On the server, keytab has been created

    Version  Time stamp                 KeyType   Kerberos name

          1  Wed Nov 26 17:14:47 2014   DES       SL-ABAP-ED1@abc.xyz.domainA.com
          1  Wed Nov 26 17:14:47 2014   AES128    SL-ABAP-ED1@abc.xyz.domainA.com
          1  Wed Nov 26 17:14:47 2014   AES256    SL-ABAP-ED1@abc.xyz.domainA.com
          1  Wed Nov 26 17:14:47 2014   RC4       SL-ABAP-ED1@abc.xyz.domainA.com

T:\usr\sap\ED1\DVEBMGS00\SLL>sapgenpse seclogin -l -O domainA\SAPServiceED1
running seclogin with USER="ed1adm"
listing credentials for user "domain\SAPServiceED1" ...

0 (LPS:OFF):
         (LPS:OFF): T:\usr\sap\ED1\DVEBMGS00\Sec\SAPSNCSKERB.pse

1 readable SSO-Credentials available

In the profiles, we have the parameter snc/identity/as = p:CN=SL-ABAP-ED1

In the SAPGUI, we have enabled SNC option and SNC name is p:CN=SL-ABAP-ED1@abc.xyz.domainA.com. Here, we have tried all different combinations - p:CN=SL-ABAP-ED1, p:CN=SAP/SL-ABAP-ED1; p:CN=SAP/SL-ABAP-ED1@abc.xyz.domainA.com. None of them work.

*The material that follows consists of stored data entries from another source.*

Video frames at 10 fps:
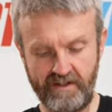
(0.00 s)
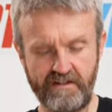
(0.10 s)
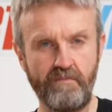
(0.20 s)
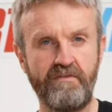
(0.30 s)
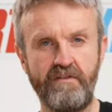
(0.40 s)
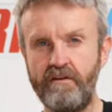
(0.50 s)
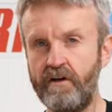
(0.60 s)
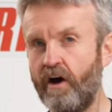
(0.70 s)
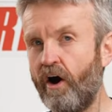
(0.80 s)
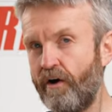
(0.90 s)
It's something
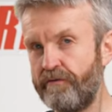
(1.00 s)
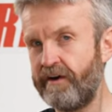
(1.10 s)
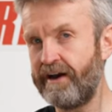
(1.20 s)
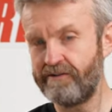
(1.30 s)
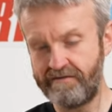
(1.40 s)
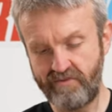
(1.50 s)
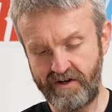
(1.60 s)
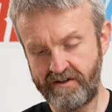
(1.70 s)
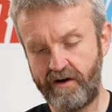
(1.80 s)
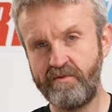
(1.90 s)
that I found in
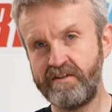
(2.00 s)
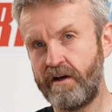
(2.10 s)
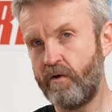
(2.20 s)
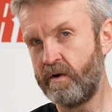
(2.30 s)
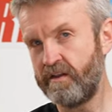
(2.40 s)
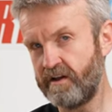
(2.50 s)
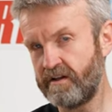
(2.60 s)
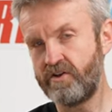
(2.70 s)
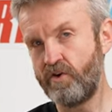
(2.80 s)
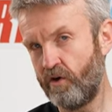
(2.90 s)
my time with this helmet that
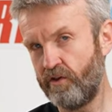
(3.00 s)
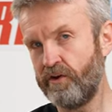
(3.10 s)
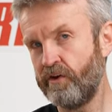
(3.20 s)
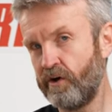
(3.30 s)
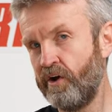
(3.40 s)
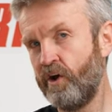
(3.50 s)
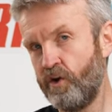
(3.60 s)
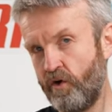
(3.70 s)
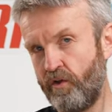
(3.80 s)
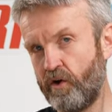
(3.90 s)
it's not the,
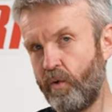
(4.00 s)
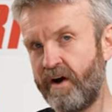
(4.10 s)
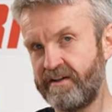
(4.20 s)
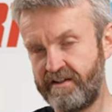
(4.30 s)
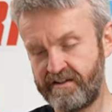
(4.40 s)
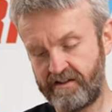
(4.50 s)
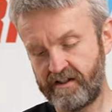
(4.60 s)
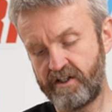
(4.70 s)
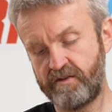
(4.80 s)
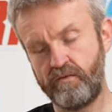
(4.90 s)
not the quietest and the
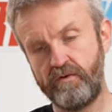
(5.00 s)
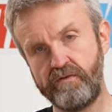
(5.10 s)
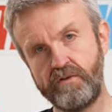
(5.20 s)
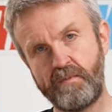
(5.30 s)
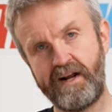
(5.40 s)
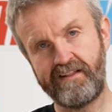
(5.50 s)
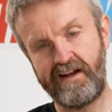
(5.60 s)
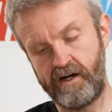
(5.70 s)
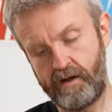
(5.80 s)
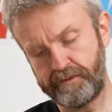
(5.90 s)
customer reviews back
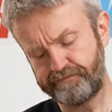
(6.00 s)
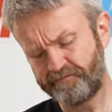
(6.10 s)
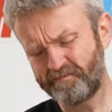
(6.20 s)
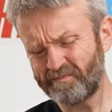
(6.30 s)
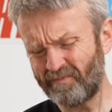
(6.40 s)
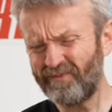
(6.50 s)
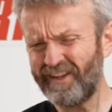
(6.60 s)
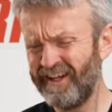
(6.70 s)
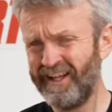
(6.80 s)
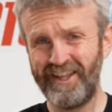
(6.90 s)
that up.
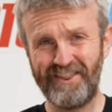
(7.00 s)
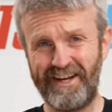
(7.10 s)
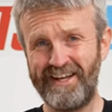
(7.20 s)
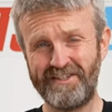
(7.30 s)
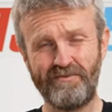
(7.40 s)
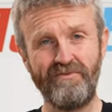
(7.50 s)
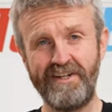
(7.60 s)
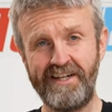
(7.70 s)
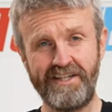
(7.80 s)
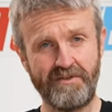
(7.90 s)
That is a
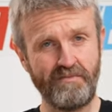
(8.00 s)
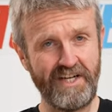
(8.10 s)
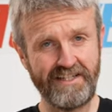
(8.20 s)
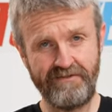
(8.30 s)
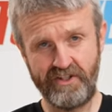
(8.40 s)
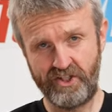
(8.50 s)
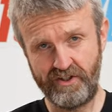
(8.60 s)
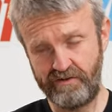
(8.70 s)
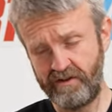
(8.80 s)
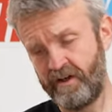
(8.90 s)
really subjective issue.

Every time we get the same error message

"GSS-API(mai): No credentials were supplied. Unable to establish the

security context target= "p:CN=SL-ABAP-ED1" Error in SNC

In the Secure login client trace files, we see the following errors

[2014.11.26 20:16:07.376000][WARN ][sbus.exe            ][Kerberos    ][  4732] Getting kerberos ticket for 'SL-ABAP-ED1@abc.xyz.domainA.com' with algorithm 18 returned error

[2014.11.26 20:16:07.376000][WARN ][sbus.exe            ][Kerberos    ][  4732]     0/C000018B The security database on the server does not have a computer account for this workstation trust relationship.

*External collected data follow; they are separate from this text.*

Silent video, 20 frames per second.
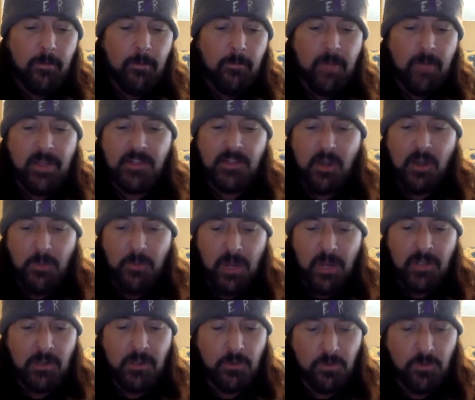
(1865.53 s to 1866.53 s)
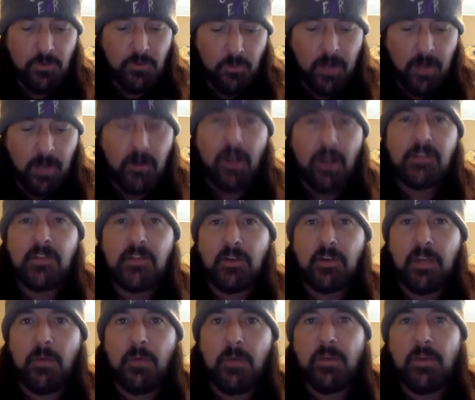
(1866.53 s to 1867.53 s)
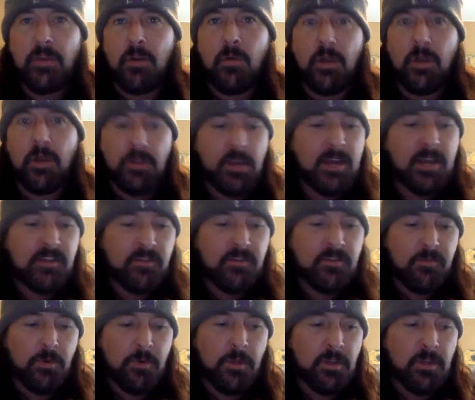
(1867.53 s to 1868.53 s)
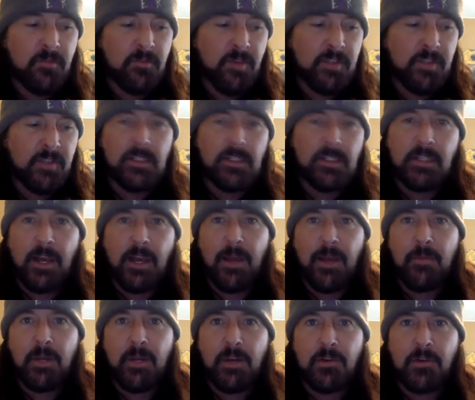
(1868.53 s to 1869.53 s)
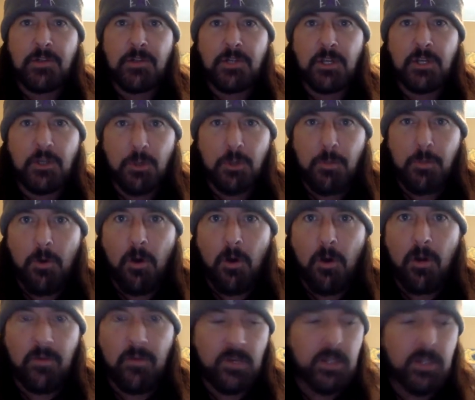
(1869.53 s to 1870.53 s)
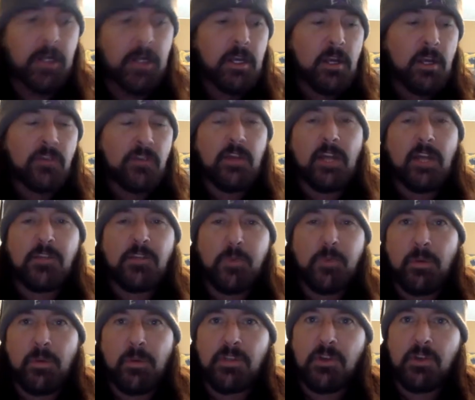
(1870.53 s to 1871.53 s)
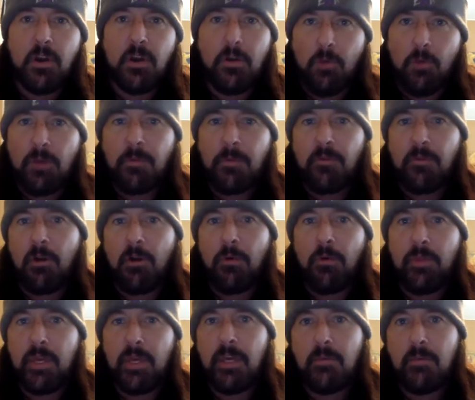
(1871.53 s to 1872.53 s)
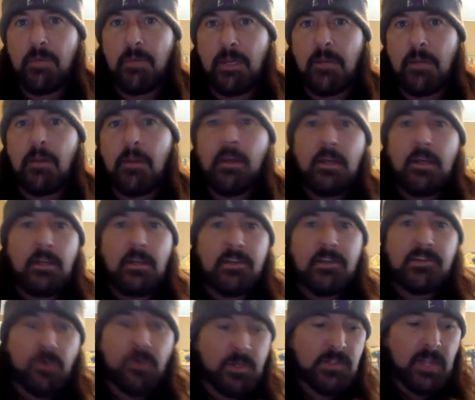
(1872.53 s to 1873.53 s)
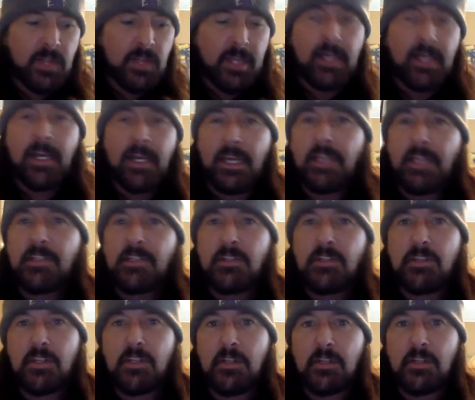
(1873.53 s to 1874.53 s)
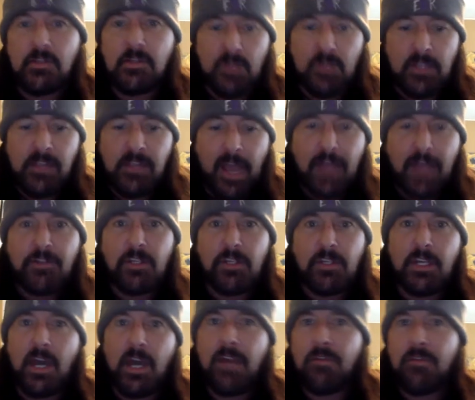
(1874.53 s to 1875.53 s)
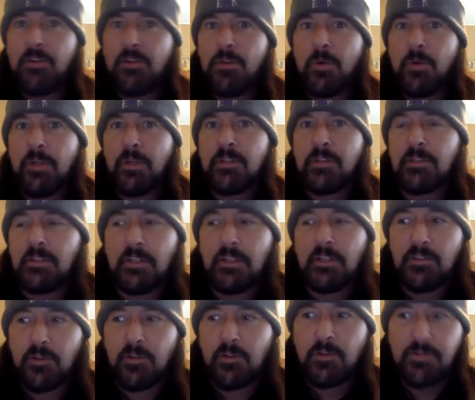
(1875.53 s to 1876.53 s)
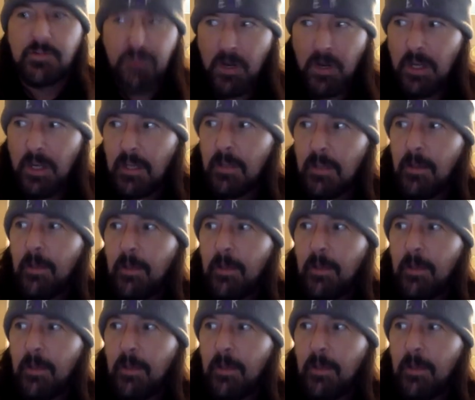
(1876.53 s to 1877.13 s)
By the time I got done with the record, I said, okay, well, you know what? You guys have really invested time and energy, and you're part of it. So that's when we started Rick Monroe and the Hitmen. So it's like an entity that's actually kind of a new entity. So it's funny.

[2014.11.26 20:16:07.377000][WARN ][sbus.exe            ][Kerberos    ][  4732] Getting kerberos ticket for 'SL-ABAP-ED1@abc.xyz.domainA.com' with algorithm 17 returned error

[2014.11.26 20:16:07.377000][WARN ][sbus.exe            ][Kerberos    ][  4732]     0/C000018B The security database on the server does not have a computer account for this workstation trust relationship.

[2014.11.26 20:16:07.378000][WARN ][sbus.exe            ][Kerberos    ][  4732] Getting kerberos ticket for 'SL-ABAP-ED1@abc.xyz.domainA.com' with algorithm 23 returned error

[2014.11.26 20:16:07.378000][WARN ][sbus.exe            ][Kerberos    ][  4732]     0/C000018B The security database on the server does not have a computer account for this workstation trust relationship.

[2014.11.26 20:16:07.378000][WARN ][sbus.exe            ][Kerberos    ][  4732] Getting kerberos ticket for 'SL-ABAP-ED1@abc.xyz.domainA.com' with algorithm  3 returned error

[2014.11.26 20:16:07.378000][WARN ][sbus.exe            ][Kerberos    ][  4732]     0/C000018B The security database on the server does not have a computer account for this workstation trust relationship.

[2014.11.26 20:16:07.379000][WARN ][sbus.exe            ][Kerberos    ][  4732] Getting kerberos ticket for 'SL-ABAP-ED1@abc.xyz.domainA.com' failed (user name is Firstname.Lastname@domainB.org)

[2014.11.26 20:16:07.379000][TRACE][sbus.exe            ][sbus.dll    ][  4732] } 80004005

In another trace file, we have following messages

[2014.11.26 20:16:07.379000][TRACE][saplogon.exe        ][sbusps.dll  ][  4164] { PSEProxy::getOwnCertificate

[2014.11.26 20:16:07.379000][TRACE][saplogon.exe        ][sbusps.dll  ][  4164] }        0

[2014.11.26 20:16:07.379000][TRACE][saplogon.exe        ][sbusps.dll  ][  4164] { PSEProxy::getOwnCertificate

[2014.11.26 20:16:07.379000][TRACE][saplogon.exe        ][sbusps.dll  ][  4164] }        0

[2014.11.26 20:16:07.379000][INFO ][saplogon.exe        ][GSS         ][  4164] Cli-40000000: No own key found

[2014.11.26 20:16:07.379000][ERROR][saplogon.exe        ][GSS         ][  4164] Have no certificate and got no kerberos ticket

[2014.11.26 20:16:07.379000][ERROR][saplogon.exe        ][GSS         ][  4164] Cli-40000000: --> Msg ClientHello         create  failed : errval=70000, minor_status=0

Can someone provide any information as to what is missing?

Thanks & regards,

Sid

Hallo Is it possible to use any of SSO methods between web browser from desktop or android mobile device and ABAP without product SSO 1 and sso 2 installed?